William O’Donnell, a spokesman for Schering-Plough, said that the company “rejects any implication” that it had tried to manipulate the drug’s label to keep generic companies out of the market.

“Labeling for all products is the result of extensive consultation between the F.D.A. and the sponsoring company,” Mr. O’Donnell said. “There is nothing in the labeling of Rebetol that the F.D.A. does not believe should be there for the safe and effective use of this product.”

Schering-Plough also defended Rebetol’s price. “Products typically are not priced at the cost to make them,” Robert J. Consalvo, another company spokesman, said. “They’re priced at the value they bring to the patient.”

Executives of Three Rivers say the delay is especially frustrating because the F.D.A. recently approved a second brand name version of ribavirin Copegus, sold by Roche in just six months.

“The brands get through quickly,” Mr. Fagan said, “and the generics seem to languish.”

The government approves brand name drugs in about 14 months, while generic drug approvals take roughly 18 months, according to F.D.A. statistics.

Recently, the Bush administration has tried to find ways to hasten generic drug approvals.

Gary Buehler, director of the F.D.A.’s Office of Generic Drugs, said the agency approved 384 generic drug applications last year, up from 307 in 2001. “We are getting more generic drugs into the hands of the American public,” he said.

President Bush has also proposed a rule aimed at limiting the ability of drug companies to delay generic manufacturers by filing secondary patents on their products.

In the litigation between Schering-Plough and Three Rivers, Schering is arguing that Rebetol is still protected by one or more patents. Schering has at least eight patents protecting Rebetol many of them added in the last two years.

When such litigation is continuing, the F.D.A. grants the generic manufacturer tentative approval until the court case is settled.

Mr. Consalvo said that Schering-Plough is only trying to protect intellectual property that it rightfully owns.

Mr. Fagan of Three Rivers contends that the absence of tentative approval of generic ribavirin is stalling the litigation. He said that when Schering has asked for more time on certain issues, its lawyers have told the judge there is no need to hurry since Three Rivers has so far failed to get F.D.A. approval.

Left untreated, hepatitis C can cause cirrhosis, liver failure and liver cancer. The virus causes an estimated 8,000 to 10,000 deaths each year in the United States.

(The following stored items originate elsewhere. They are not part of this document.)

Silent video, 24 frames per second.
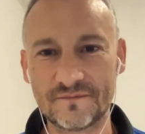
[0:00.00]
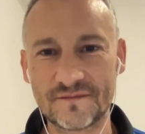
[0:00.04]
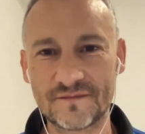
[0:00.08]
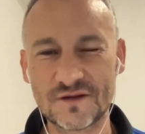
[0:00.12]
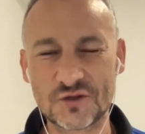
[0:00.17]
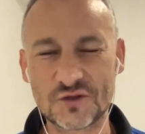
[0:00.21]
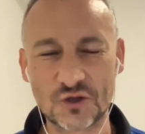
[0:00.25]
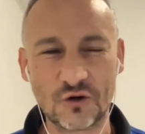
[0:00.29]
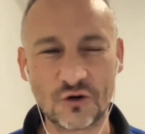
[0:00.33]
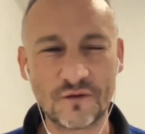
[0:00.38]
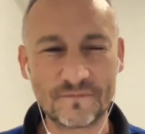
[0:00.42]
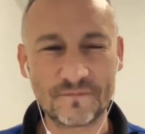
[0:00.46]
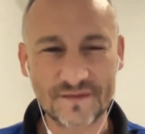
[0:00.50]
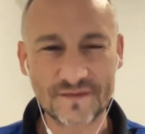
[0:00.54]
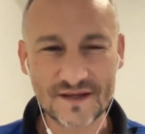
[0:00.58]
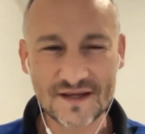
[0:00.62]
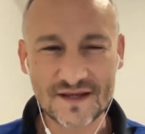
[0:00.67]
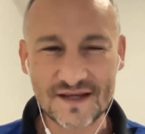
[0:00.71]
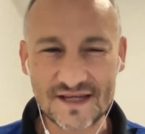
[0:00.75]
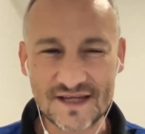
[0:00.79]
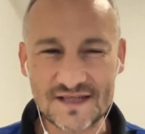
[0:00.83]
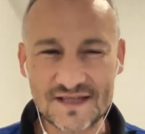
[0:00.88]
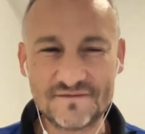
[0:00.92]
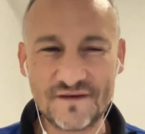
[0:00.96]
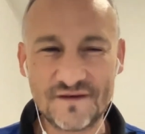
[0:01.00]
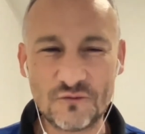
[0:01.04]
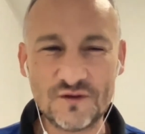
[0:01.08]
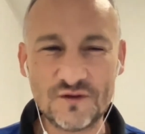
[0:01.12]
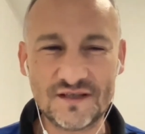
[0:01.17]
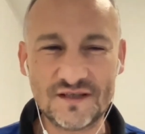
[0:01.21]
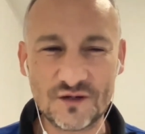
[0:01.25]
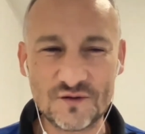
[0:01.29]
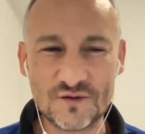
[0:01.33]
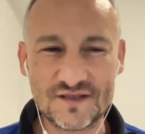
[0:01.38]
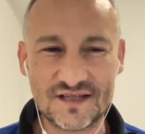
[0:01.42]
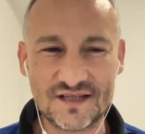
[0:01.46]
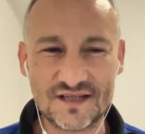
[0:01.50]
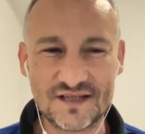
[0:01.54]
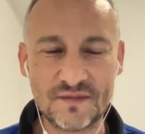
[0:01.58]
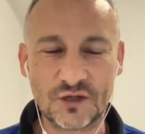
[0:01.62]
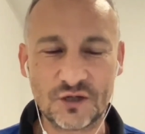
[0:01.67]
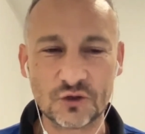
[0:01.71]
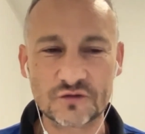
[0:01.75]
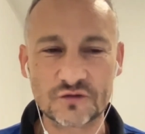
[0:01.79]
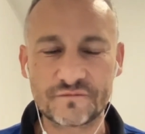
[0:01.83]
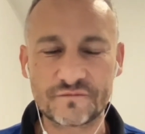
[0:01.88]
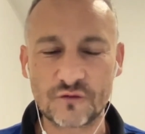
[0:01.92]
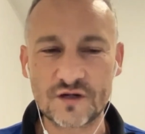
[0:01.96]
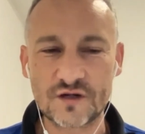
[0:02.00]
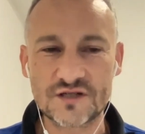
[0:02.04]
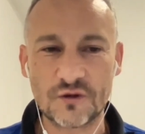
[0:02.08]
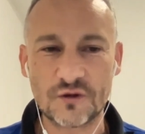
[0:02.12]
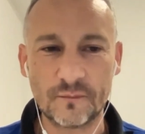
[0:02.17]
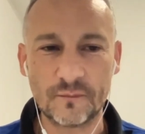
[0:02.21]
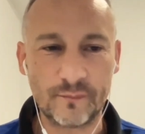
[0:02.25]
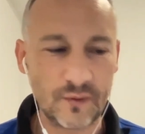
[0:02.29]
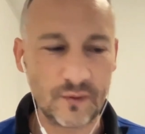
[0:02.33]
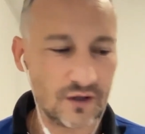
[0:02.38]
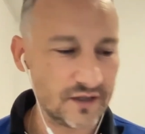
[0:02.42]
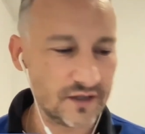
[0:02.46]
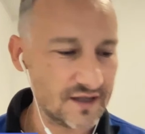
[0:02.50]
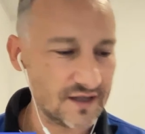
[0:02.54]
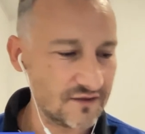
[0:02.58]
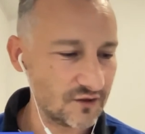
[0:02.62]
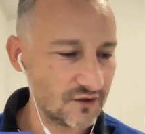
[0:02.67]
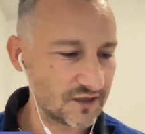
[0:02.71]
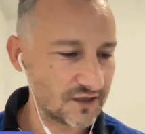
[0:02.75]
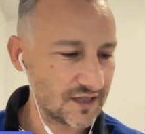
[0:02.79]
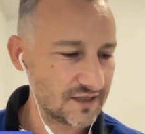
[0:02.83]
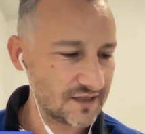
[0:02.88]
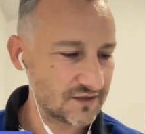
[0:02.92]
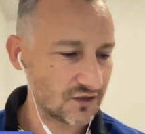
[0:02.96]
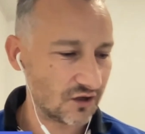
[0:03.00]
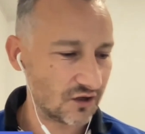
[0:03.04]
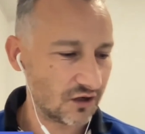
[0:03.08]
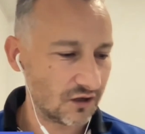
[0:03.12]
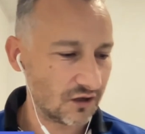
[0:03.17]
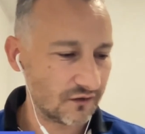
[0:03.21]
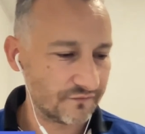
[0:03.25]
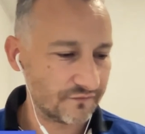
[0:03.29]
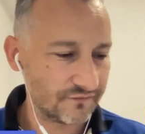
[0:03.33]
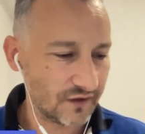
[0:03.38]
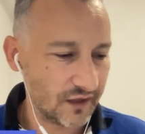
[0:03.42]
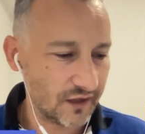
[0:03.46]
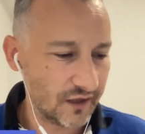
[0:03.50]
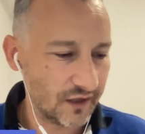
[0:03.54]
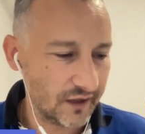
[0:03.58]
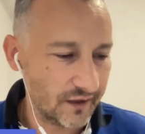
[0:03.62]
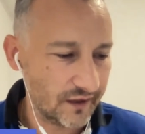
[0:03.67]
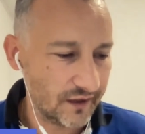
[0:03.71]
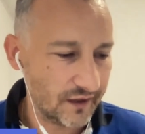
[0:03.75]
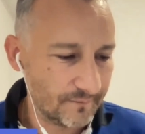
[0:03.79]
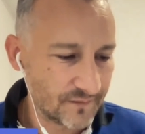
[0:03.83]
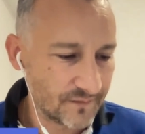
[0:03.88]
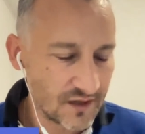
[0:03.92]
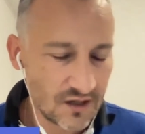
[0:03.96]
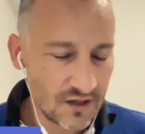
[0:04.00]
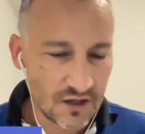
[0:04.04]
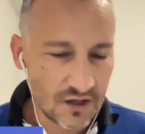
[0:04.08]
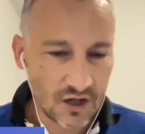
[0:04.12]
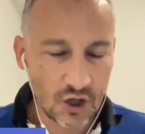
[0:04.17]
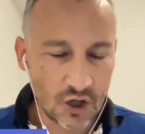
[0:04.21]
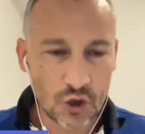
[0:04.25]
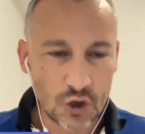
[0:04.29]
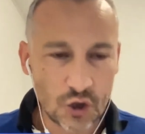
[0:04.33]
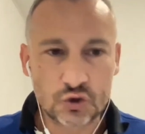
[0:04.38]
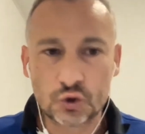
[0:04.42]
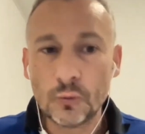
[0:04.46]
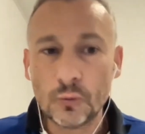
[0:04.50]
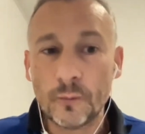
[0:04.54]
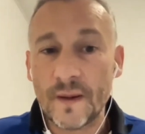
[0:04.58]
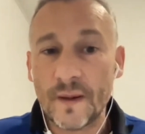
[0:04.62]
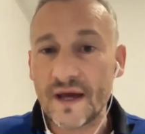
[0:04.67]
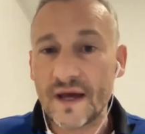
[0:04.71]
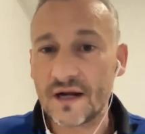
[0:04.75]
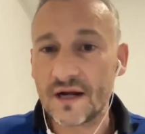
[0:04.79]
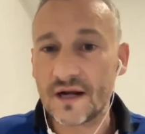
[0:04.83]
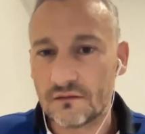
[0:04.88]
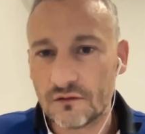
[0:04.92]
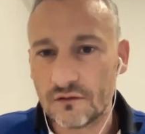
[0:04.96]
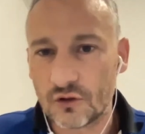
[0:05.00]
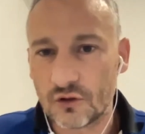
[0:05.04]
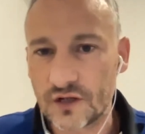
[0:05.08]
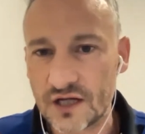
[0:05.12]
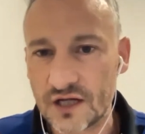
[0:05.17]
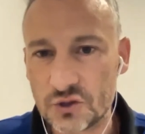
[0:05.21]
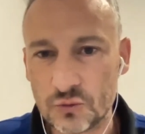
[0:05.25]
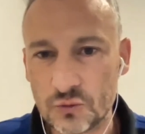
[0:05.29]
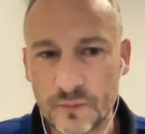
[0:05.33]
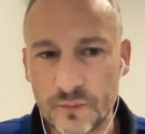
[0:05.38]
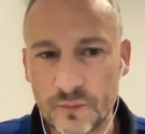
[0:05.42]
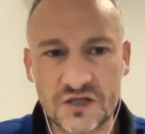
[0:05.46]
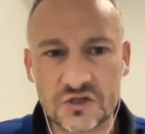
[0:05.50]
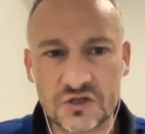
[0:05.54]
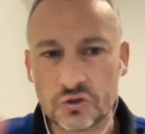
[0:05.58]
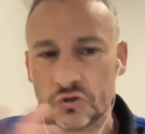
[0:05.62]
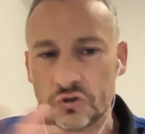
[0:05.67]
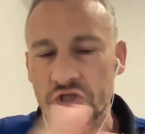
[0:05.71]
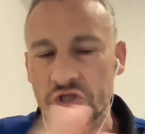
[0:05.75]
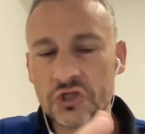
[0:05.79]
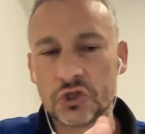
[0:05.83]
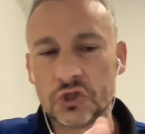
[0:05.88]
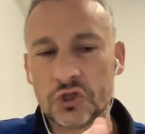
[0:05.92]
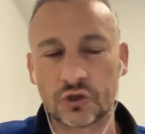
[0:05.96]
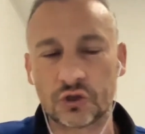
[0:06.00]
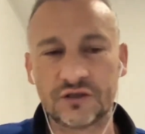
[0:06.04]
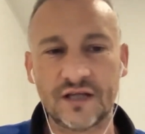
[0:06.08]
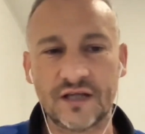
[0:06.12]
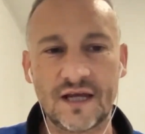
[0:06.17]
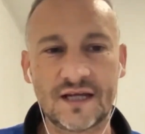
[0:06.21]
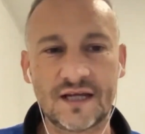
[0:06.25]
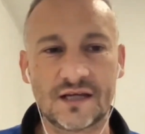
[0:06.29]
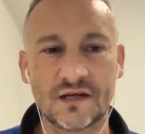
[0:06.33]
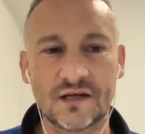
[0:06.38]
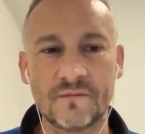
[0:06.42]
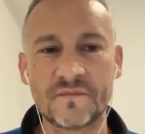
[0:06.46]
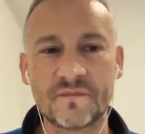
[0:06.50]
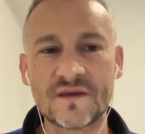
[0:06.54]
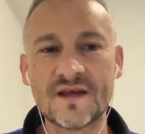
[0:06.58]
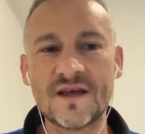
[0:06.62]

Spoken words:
So it's very interesting because, for example, in the case of Super, okay, Super is an insurtech.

The current recommended treatment for patients with hepatitis C is ribavirin combined with peginterferon alfa, which Schering sells as Peg-Intron.

Recently, the F.D.A. approved Pegasys, Roche’s peginterferon product, as well as Copegus, its version of ribavirin.

Most patients must take the two drugs for 48 weeks. Depending on the dosage, Rebetol can cost an uninsured patient as much as $20,000. The patient would pay another $10,000 for peginterferon.

Ribavirin is relatively inexpensive to manufacture. A pharmacy in Pittsburgh is selling it to hundreds of patients for $1.50 a capsule. That pharmacy, Fisher’s SPS, is owned by many of the same people backing Three Rivers, which is based in Cranberry Township, Pa.

Doctors and patient advocates say that many patients especially the uninsured and underinsured are going untreated because of the high cost of Rebetol and Peg-Intron.

Patricia T. Gardner, a 46-year-old mother who says she believes she contracted the virus from gall bladder surgery, said she recently lost the insurance that had paid for most of her medicine. Ms. Gardner, who lives in Louisville, Ky., said she was suffering from severe cirrhosis and was not sure how she would pay for a year’s worth of treatment.

“Shame on them all,” she said, “for making treatment impossible for those of us who have already lost everything we have to this disease.”